The world’s loudest-mouthed bluffers and braggarts are these dwellers in the high treetops. They swear in an ancient tongue evolved over centuries for the effective cursing of hovering white hawks, black vultures and lurking wild cats. Now they curse, loudly and most profanely, airplanes which sweep low over Panama and Costa Rican jungles. They have not found it necessary to invent any new expressions to convey their contempt for the new monsters of the skies.
Their voices are their only weapons. These have proved quite effective throughout the lifetime of the race. The howlers have been able to threaten their enemies with perdition so convincingly that these enemies have believed the threats. Largely as a result, the big black monkeys have been left alone as the dominant animals of the weird, perilous green world at the top of the jungle. They never have had to fight with fists, claws or teeth. All they have done—all it has been necessary to do—is talk about it.
The scream of the howler, hurled defiantly at a possible enemy or raised in a diapason to the sunrise or in a ritual of worship to the full moon, is the most fearsome sound of the jungle. As one zoologist has said: “It’s a combination of the bark of a dog and the bray of a mule magnified a thousand-fold.” It can be heard, and clearly discriminated, eight or ten miles away. Some say that the howl not only sounds like the voices of fiends let loose from the pits of Hades, but that the appearance of the animals themselves is just about what one would picture for the infernal beings. The loudness and carrying power is due to the monkey’s peculiar throat structure, which enables the sound to reverberate. This throat structure is the weapon which nature has provided for the animal and it has enabled him to more than hold his own in the endless struggle for survival of the fittest. Even more, it has made him supremely contemptuous of all lesser-voiced creatures, such as men on foot or men in airplanes at whom he howls defiantly.
Of all apes or monkeys, the howler probably looks the least like his distant cousin, man. He is at very best a grotesque caricature of a chimpanzee or a gorilla. Attempts have been made to oust him from the monkey race altogether and to degrade him to the pseudo-monkeys, the lemurs. But in biology there is nothing to justify this.
Fortunately for students of animal behavior the howler is a daylight animal. He usually goes to bed at sundown and stays there until sunrise, except on occasions when the full moon awakens him and arouses some uncontrollable frenzy which finds expression in the weird howling. So about everything he does is open to observation.

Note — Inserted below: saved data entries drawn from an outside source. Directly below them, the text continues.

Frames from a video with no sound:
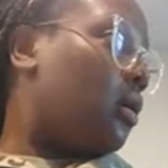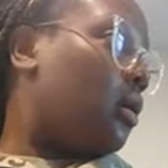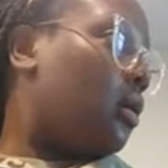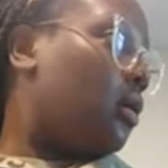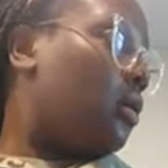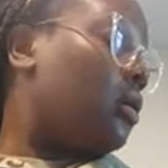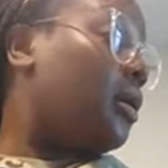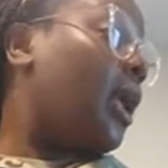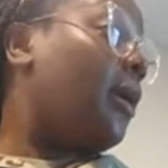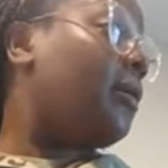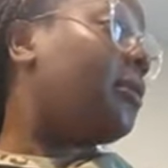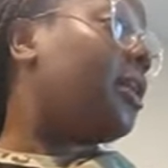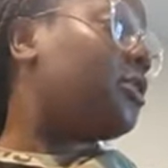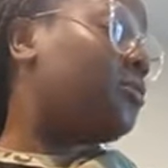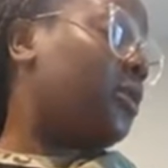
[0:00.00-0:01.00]
they that's
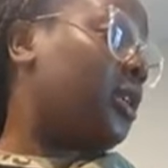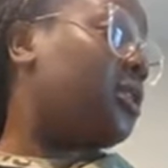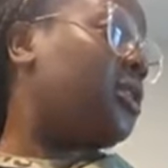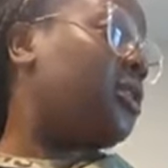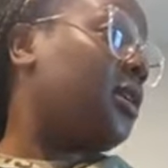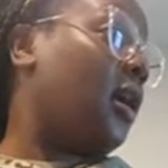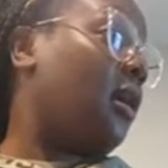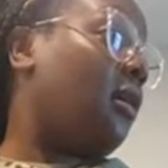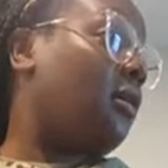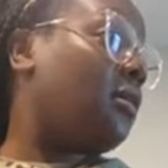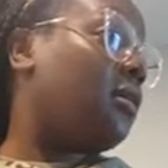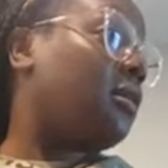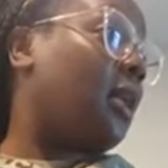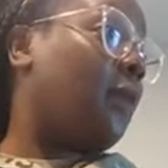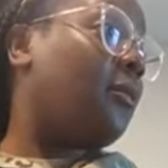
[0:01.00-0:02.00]
what they teaching y'all.
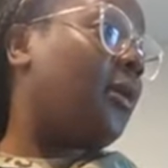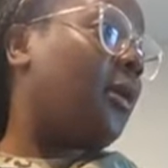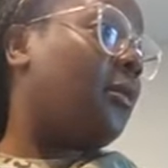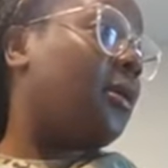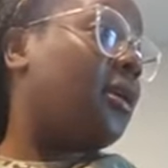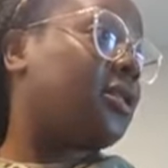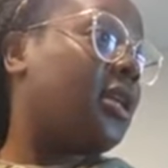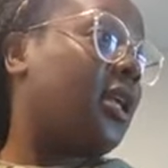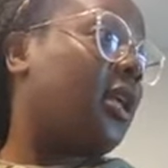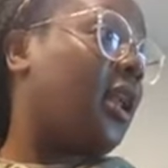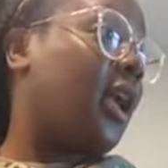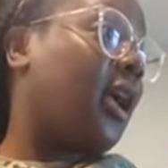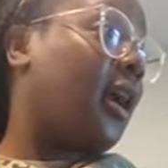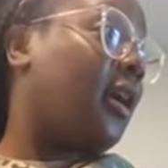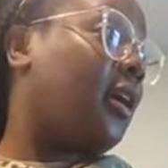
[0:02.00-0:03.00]
They bummed because they didn't like our
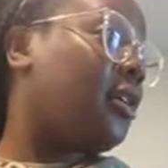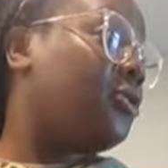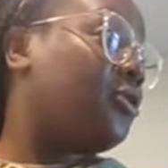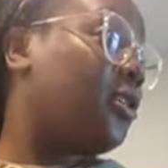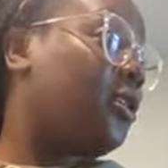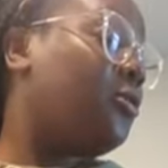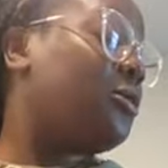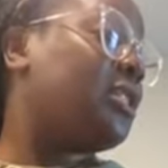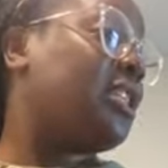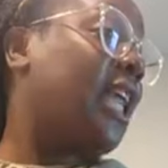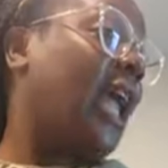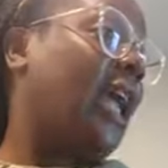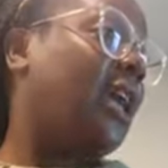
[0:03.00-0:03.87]
country. Who is they?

The creatures remain about the least acceptable of the monkey and ape race in human company. The feeling apparently is reciprocal. The howler is an almost untamable wild animal. He never will dance at the end of a hurdy-gurdy grinder’s leash, and seldom will be on exhibit in zoos. He dies quickly in captivity, but only after becoming such a nuisance with the howling of a broken heart that zoo keepers are glad to be rid of him. Only one specimen has been kept in captivity at Barro, Colorado—a baby rescued by one of the Indian guides after she had fallen out of a tree. This happens not infrequently to the little howlers before they have mastered the acrobatics of the forest canopy. They are not climbers at birth, any more than seals are able to swim.
In the strange treetop realm among his own the howler is a much more engaging personality than he appears down below. He is the “man” of the green canopy 100 feet above the earth. He is the dominant creature, intellectually if not always physically, and he appears to have evolved a complex form of social organization.
From two to three hundred of the big black monkeys inhabit Barro, Colorado. They are split into groups of from ten to twenty individuals. These groups are probably extended families, each consisting of two or three adult males, a few younger males, and the remainder females and babies. Each clan possesses an area of from 250 to 500 acres. This is the “home town” and few of the monkeys ever stray across its borders.
Within such an area are “roads,” path of long branches and heavy vines by which a troop can pass easily from one treetop to another. These same ways are maintained year after year. The howler requires solid footing. Despite his lofty, wind-tossed habitat he is not much of a gymnast. For one reason, his body is too heavy. He appears quite clumsy compared with his lighter, more volatile relatives, the spider monkeys of the same high realm. Howlers, for example, very seldom have been observed leaping from tree to tree. Occasionally, probably only in cases of dire necessity, a swinging vine may be used as a trapeze. Any aerial acrobatics, however, appear far from this monkey’s ideas of good sport.
Through its allotted area a group usually moves in single file, the adult males leading the way and the females with young clinging to their backs or breasts bringing up the rear. The treetop roads seldom are wide enough to permit two monkeys to move abreast. When any of the troop drops behind, the procession is held up to wait for him. If he does not appear in a few minutes scouts are sent back to find out what has happened. About the worst to be anticipated is that a mother has dropped her baby. She immediately will descend to retrieve it from the ground or, as is more likely, from some of the lower branches which have broken its fall.